«Capitão Falcão» – a vitória do politicamente incorreto

Subversivo, arrojado e provocador, Capitão Falcão (2015) é um filme português de corpo e alma, que promete fazer rir e não tomar o público por estúpido. Nesta obra, é-nos contada uma versão (bastante) alternativa da História de Portugal e, cá para nós, bem mais divertida. Ora, o tal Capitão Falcão (Gonçalo Waddington) é um super-herói fascista, que tem como objectivo primordial defender os valores do Estado Novo e lutar contra esses vilões implacáveis que são os Capitães de Abril, que têm, aliás, umas fardas bem catitas e coloridas, bem ao estilo dos Power Rangers. Pelo meio, ainda há lugar para um Salazar (José Pinto) muito simpático e divertido e o Puto Perdiz (David Chan), uma espécie de Robin que cumpre as suas tarefas de forma exemplar mas nem sempre em concordância com Batman, ou melhor, o Capitão Falcão.

David Chan e Gonçalo Waddington em Capitão Falcão. Foto: Público.

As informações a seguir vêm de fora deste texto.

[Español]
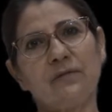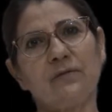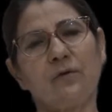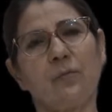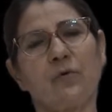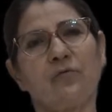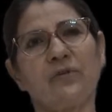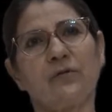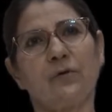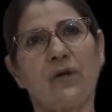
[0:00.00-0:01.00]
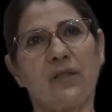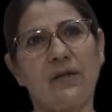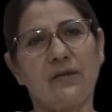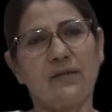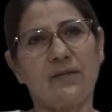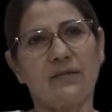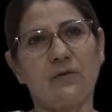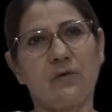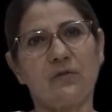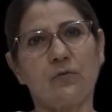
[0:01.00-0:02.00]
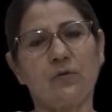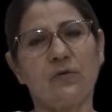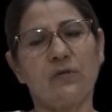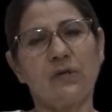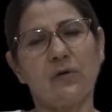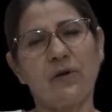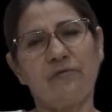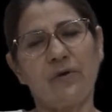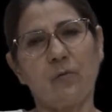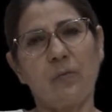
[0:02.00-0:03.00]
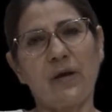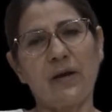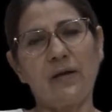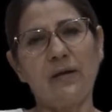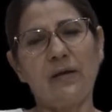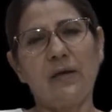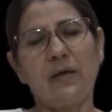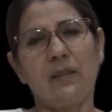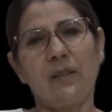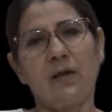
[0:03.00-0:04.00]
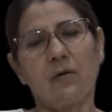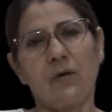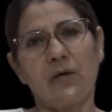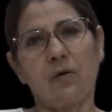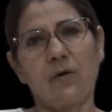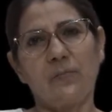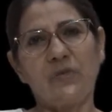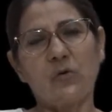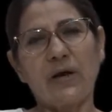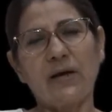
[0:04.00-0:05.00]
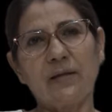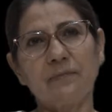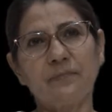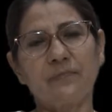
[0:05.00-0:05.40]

soy profesora del Centro de Estudios de Geografía Humana del Colegio de Michoacán.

O argumento bem construído resulta numa sátira ousada, com várias cenas politicamente incorretas que decerto renderão várias gargalhadas. Trata-se de um filme de super-heróis, mas não espere ver efeitos especiais espectaculares ou algo do género. Em vez disso, tudo se concentra no conteúdo das diferentes sequências e a mensagem passa na mesma. Não se pode, no entanto, negligenciar o trabalho de fotografia, alguns planos inspirados e a criação de uma estética visual divertida e bem pensada, a que se une uma inteligente banda-sonora. Outro aspecto a valorizar são as cenas de luta, que foram muito bem conseguidas, ora pela boa execução ora pelo humor que é criado. Todavia, o filme não seria o que é se não fosse a interpretação inspirada de Gonçalo Waddington, que é, sem dúvida, um dos melhores actores portugueses da sua geração. O actor interpreta a personagem de uma forma única, numa entrega que é sobretudo visível em cenas como a de um inquérito com muitos bolos à mistura. Destaque ainda para José Pinto ou Rui Mendes, que enchem o ecrã com o seu talento. Além disso, há espaço para participações especiais e interessantes de vários actores portugueses.

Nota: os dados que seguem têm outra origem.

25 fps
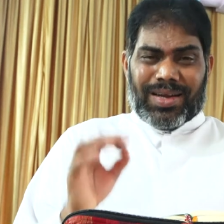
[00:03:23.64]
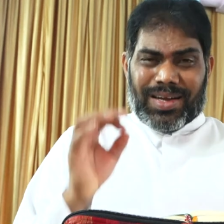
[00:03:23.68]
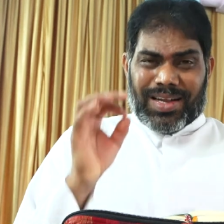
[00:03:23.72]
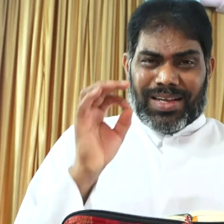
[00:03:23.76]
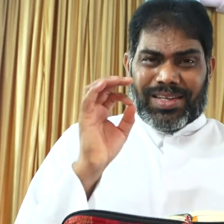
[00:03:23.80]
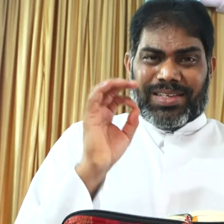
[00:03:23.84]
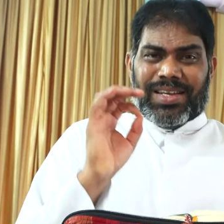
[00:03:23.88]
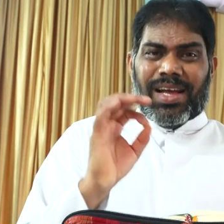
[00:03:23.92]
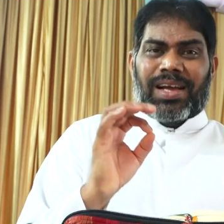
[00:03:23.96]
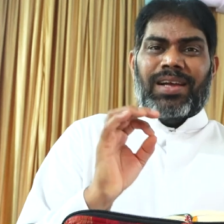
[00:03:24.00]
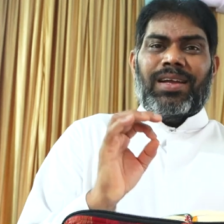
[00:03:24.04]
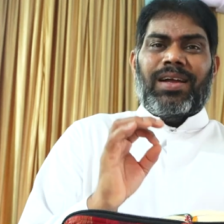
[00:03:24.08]

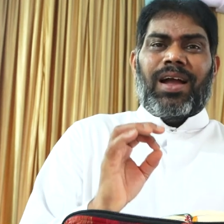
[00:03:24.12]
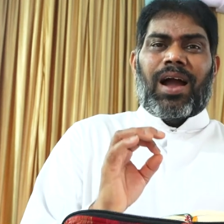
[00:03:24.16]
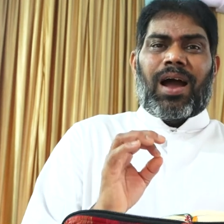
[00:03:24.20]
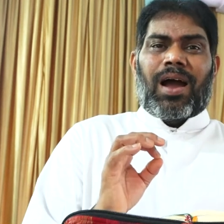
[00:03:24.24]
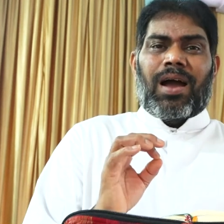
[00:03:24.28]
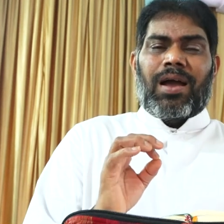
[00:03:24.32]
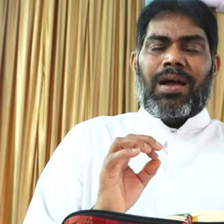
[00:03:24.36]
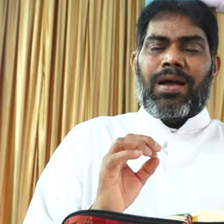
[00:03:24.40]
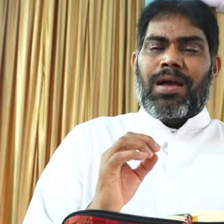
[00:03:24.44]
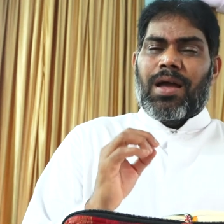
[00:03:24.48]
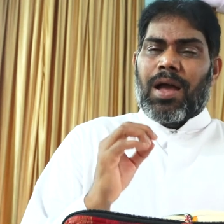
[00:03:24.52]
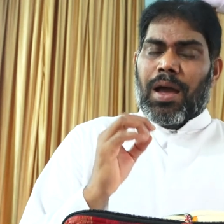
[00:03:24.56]
నిజంగా
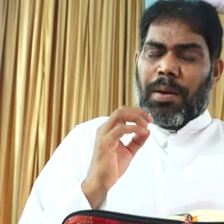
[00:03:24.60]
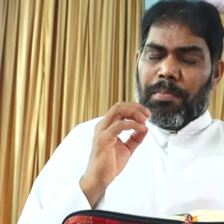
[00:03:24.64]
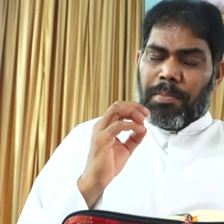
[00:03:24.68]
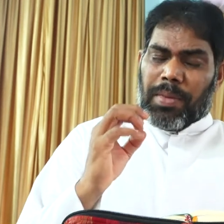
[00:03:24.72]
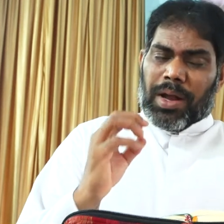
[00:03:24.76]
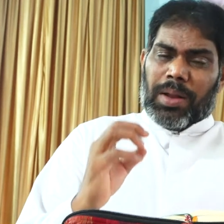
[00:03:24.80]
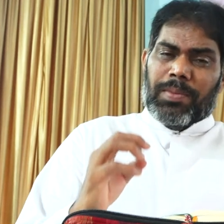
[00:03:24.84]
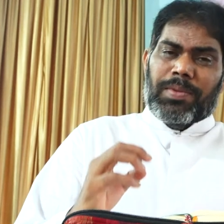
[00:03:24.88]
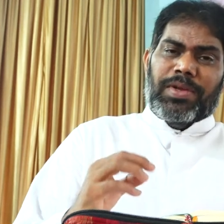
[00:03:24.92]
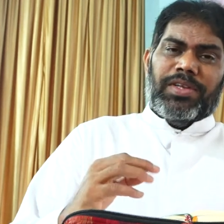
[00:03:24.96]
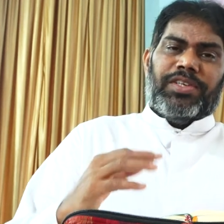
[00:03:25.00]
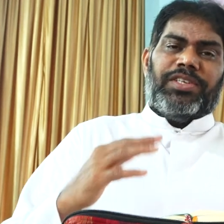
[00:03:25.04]

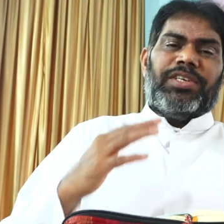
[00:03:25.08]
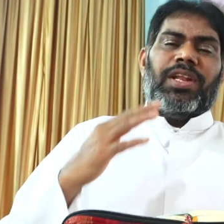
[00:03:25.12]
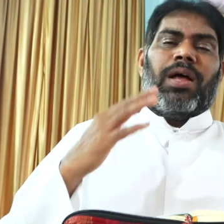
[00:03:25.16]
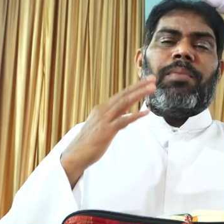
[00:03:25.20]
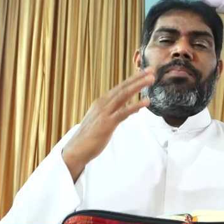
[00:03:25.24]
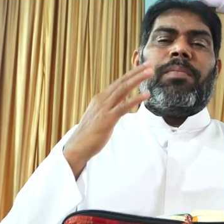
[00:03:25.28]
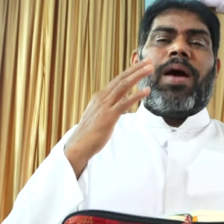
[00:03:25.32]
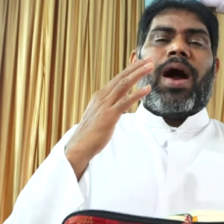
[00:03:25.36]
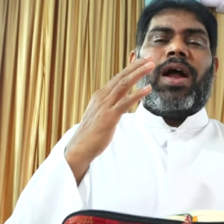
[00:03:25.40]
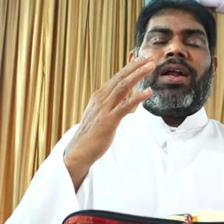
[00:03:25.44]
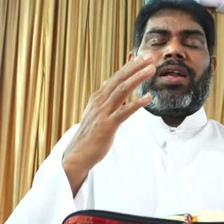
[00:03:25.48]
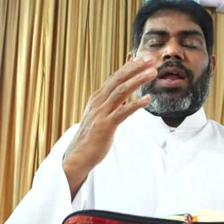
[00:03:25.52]
మనం ఇచ్చిన
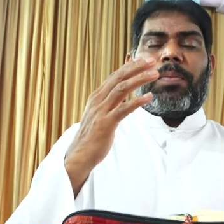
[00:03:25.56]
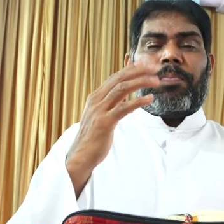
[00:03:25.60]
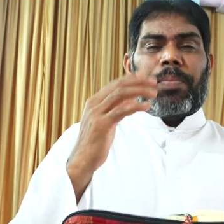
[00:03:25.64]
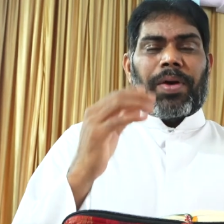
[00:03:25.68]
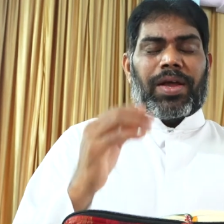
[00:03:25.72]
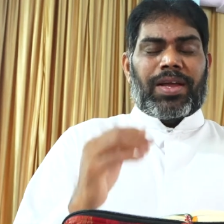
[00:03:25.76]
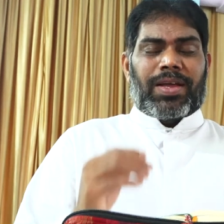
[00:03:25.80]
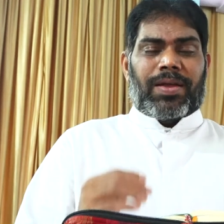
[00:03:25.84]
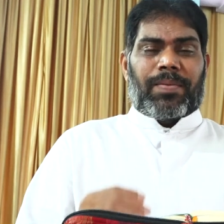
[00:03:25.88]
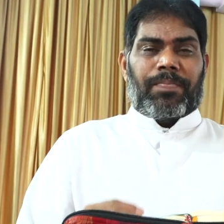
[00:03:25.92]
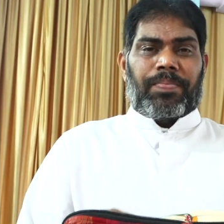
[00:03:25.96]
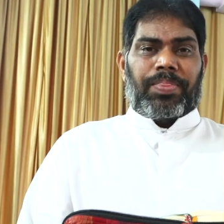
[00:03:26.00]

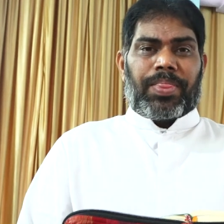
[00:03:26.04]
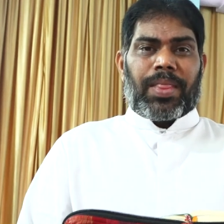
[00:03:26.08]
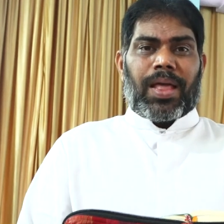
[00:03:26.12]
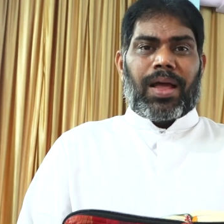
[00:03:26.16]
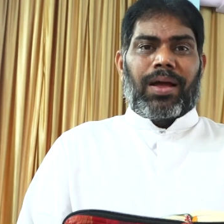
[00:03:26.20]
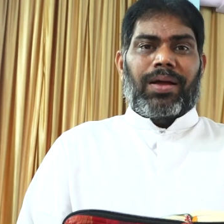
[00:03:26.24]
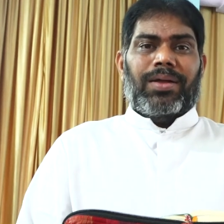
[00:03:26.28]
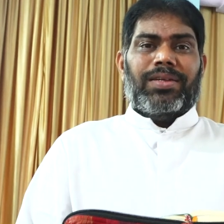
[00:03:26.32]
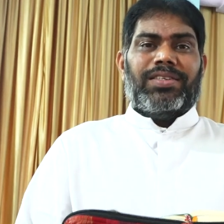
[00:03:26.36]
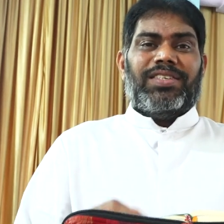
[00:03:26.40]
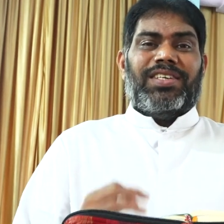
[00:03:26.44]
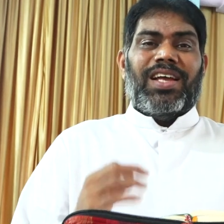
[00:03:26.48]
మాటపై
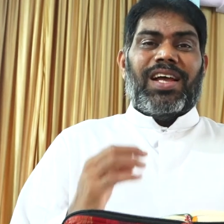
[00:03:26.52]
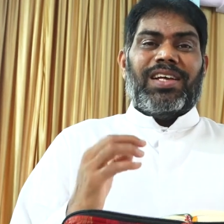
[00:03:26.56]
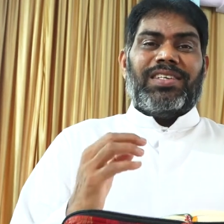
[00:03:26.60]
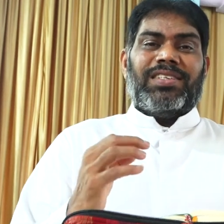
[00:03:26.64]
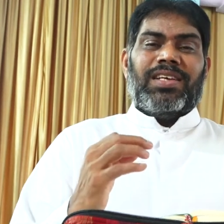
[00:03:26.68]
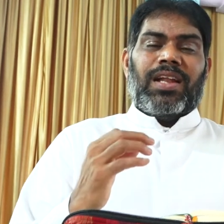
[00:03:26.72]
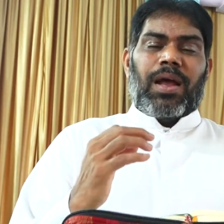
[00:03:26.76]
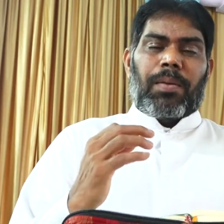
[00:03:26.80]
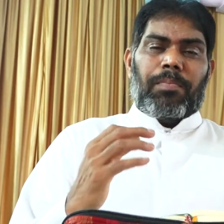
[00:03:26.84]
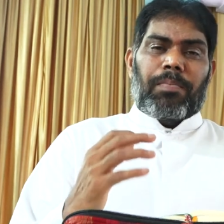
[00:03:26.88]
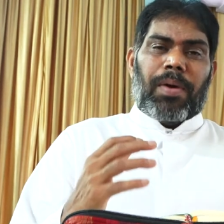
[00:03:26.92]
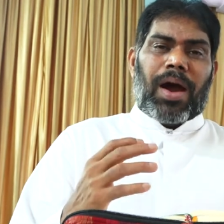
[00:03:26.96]

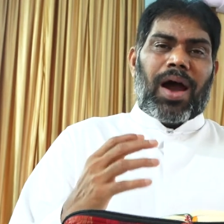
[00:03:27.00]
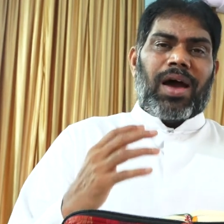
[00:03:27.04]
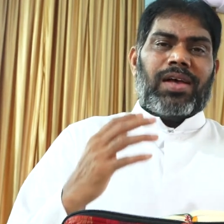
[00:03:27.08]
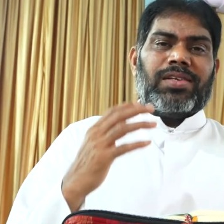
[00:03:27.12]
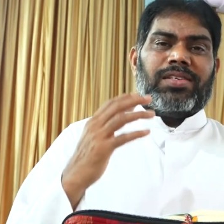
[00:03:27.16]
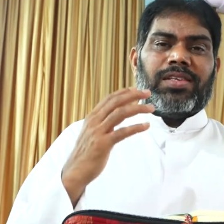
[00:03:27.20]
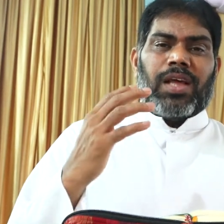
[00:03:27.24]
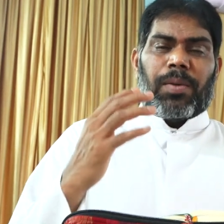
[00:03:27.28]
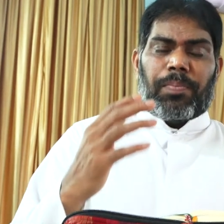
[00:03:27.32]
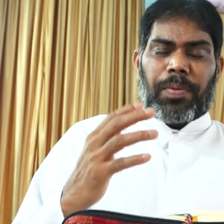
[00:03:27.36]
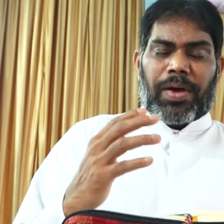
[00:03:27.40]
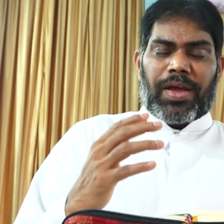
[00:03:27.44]
చేసిన
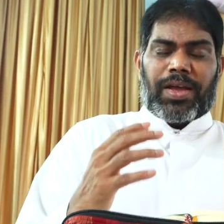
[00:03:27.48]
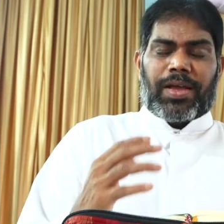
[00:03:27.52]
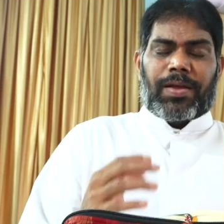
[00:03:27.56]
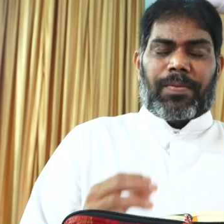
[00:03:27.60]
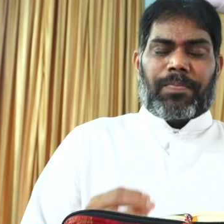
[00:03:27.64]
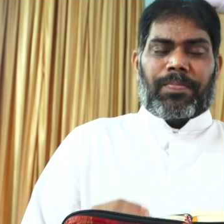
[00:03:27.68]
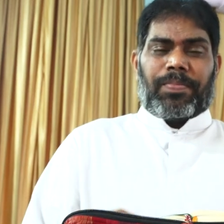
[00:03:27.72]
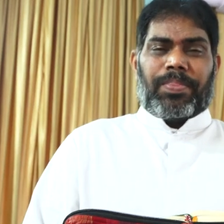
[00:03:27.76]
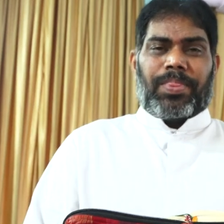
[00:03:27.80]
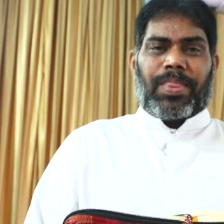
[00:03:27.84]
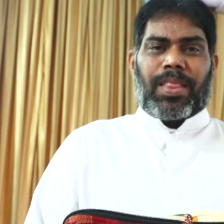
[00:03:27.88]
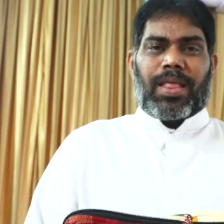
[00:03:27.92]
భాషపై
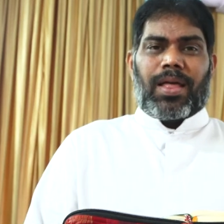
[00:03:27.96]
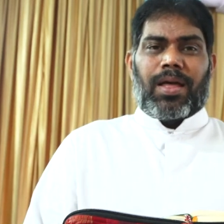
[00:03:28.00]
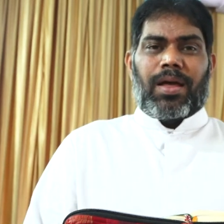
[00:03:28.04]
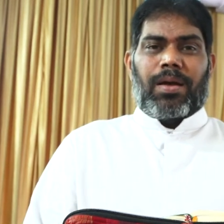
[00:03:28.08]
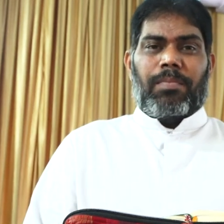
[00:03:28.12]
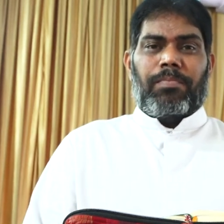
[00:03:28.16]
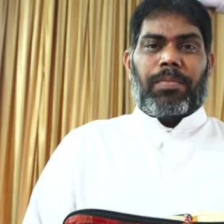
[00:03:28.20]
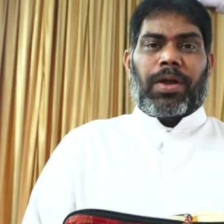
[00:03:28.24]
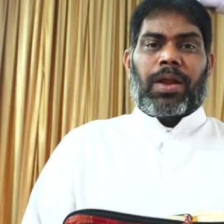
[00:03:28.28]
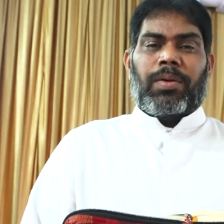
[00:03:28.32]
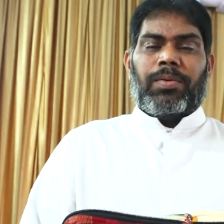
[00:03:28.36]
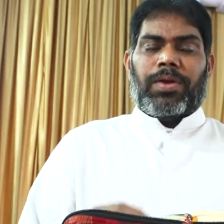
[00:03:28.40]

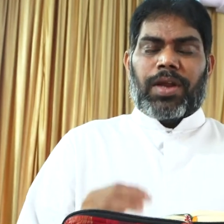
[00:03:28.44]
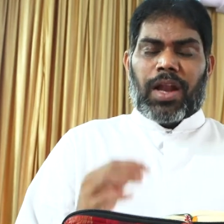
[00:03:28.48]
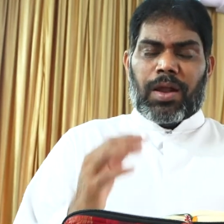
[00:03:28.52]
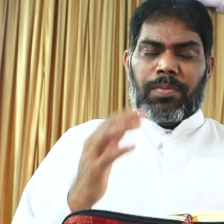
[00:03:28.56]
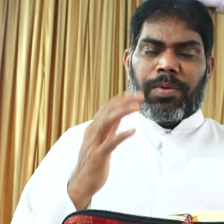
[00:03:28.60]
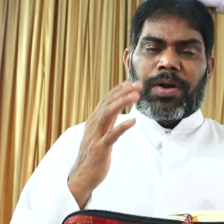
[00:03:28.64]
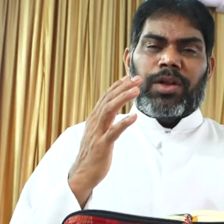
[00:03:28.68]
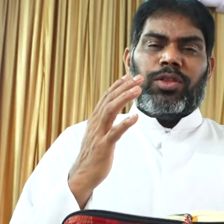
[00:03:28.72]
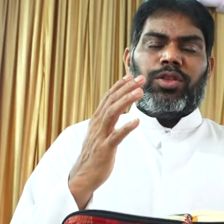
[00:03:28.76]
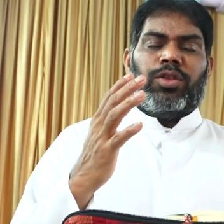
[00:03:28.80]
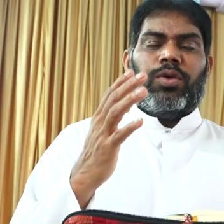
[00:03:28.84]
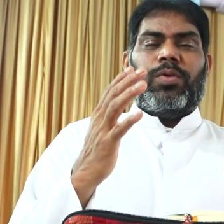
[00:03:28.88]
మనం
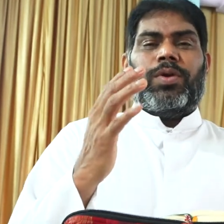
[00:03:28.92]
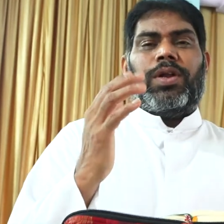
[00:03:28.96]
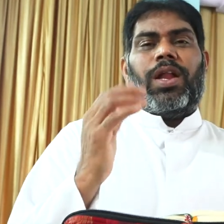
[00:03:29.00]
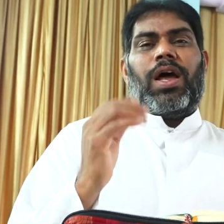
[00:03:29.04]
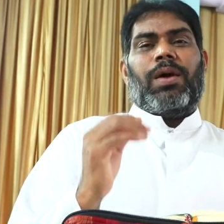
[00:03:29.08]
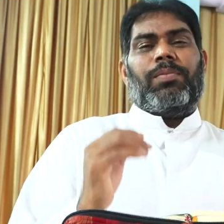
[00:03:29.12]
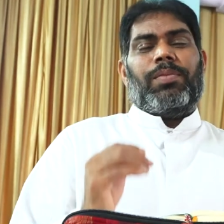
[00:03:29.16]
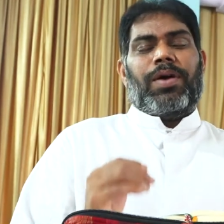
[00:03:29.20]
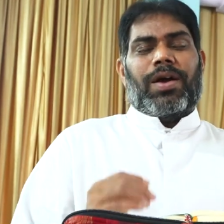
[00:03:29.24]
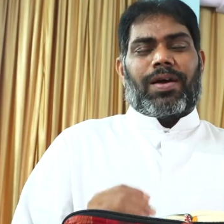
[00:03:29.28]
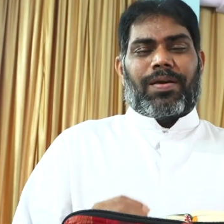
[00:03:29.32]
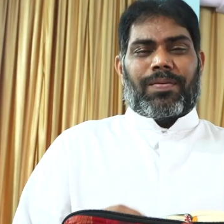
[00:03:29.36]
నిలబడుతూ
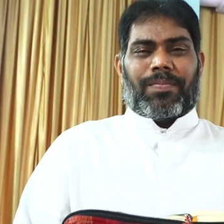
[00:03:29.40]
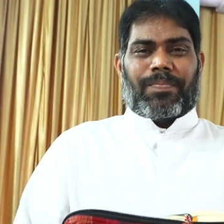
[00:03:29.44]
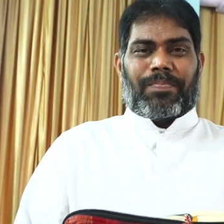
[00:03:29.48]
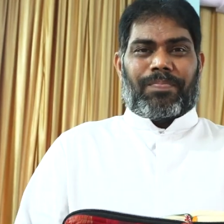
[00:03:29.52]
ఉన్నామా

Capitão Falcão torna-se um tanto ou nada longo demais, mas surpreende pelo seu carácter inusitado e a criação de uma narrativa bem-humorada e inteligente. Não é uma obra-prima, mas é um filme português com certeza, cheio de alma lusitana. E já que se trata de um filme de super-heróis e à semelhança de alguns colegas cheios de super-poderes, também o “herói” Capitão Falcão tem direito a que o espectador fique até ao fim do filme, mesmo após os créditos…

(Crítica originalmente publicada na edição de maio de 2015 da revista Metropolis e no SAPO).